* **Problem statement**
Everything in the entries except the pictures should be copied exactly.

* **Exercise data**
···

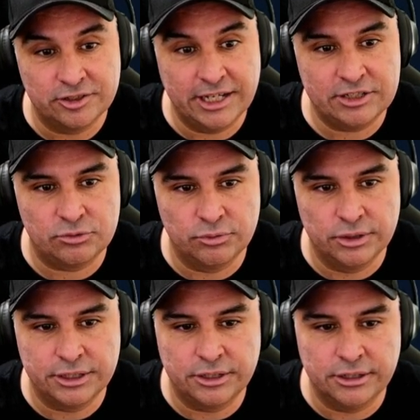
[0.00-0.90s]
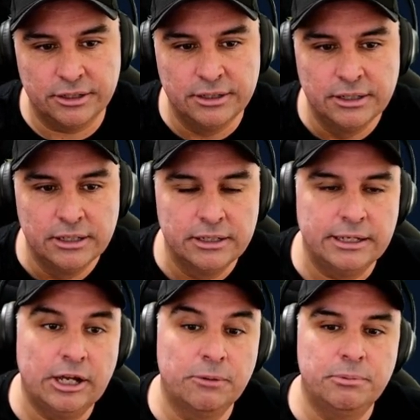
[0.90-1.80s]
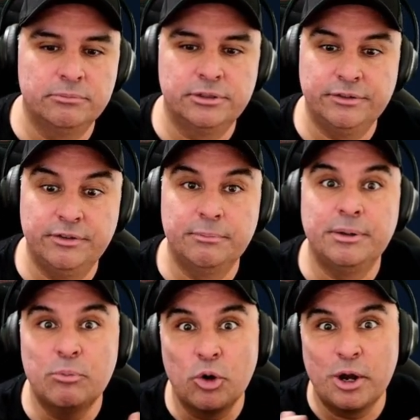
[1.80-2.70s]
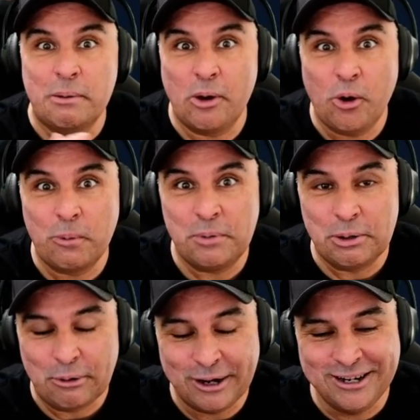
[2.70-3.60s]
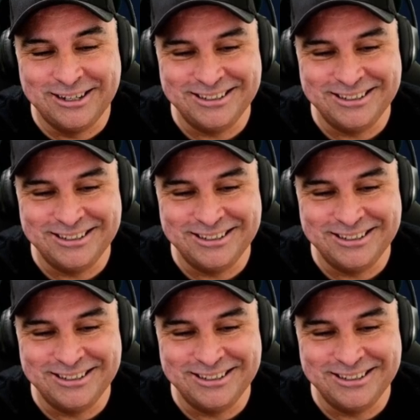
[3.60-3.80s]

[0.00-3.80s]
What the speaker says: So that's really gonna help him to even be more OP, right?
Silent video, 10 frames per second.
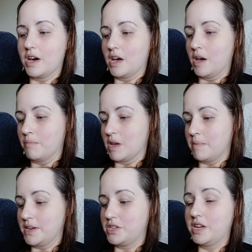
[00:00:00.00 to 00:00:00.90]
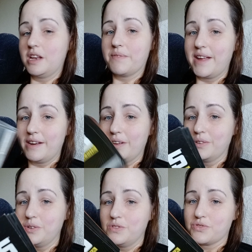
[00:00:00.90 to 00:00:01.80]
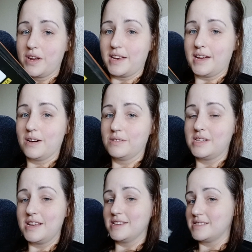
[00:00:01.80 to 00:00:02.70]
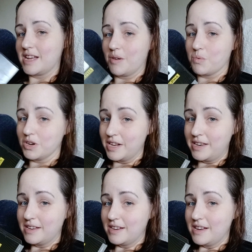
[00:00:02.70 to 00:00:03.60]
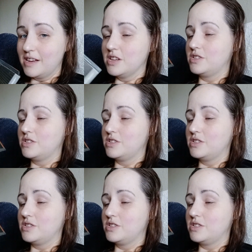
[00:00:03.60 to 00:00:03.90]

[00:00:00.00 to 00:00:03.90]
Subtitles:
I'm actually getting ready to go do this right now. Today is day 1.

···

* **Output of the exercise**
[0.00-0.90s]
[0.90-1.80s]
[1.80-2.70s]
[2.70-3.60s]
[3.60-3.80s]

[0.00-3.80s]
What the speaker says: So that's really gonna help him to even be more OP, right?
Silent video, 10 frames per second.
[00:00:00.00 to 00:00:00.90]
[00:00:00.90 to 00:00:01.80]
[00:00:01.80 to 00:00:02.70]
[00:00:02.70 to 00:00:03.60]
[00:00:03.60 to 00:00:03.90]

[00:00:00.00 to 00:00:03.90]
Subtitles:
I'm actually getting ready to go do this right now. Today is day 1.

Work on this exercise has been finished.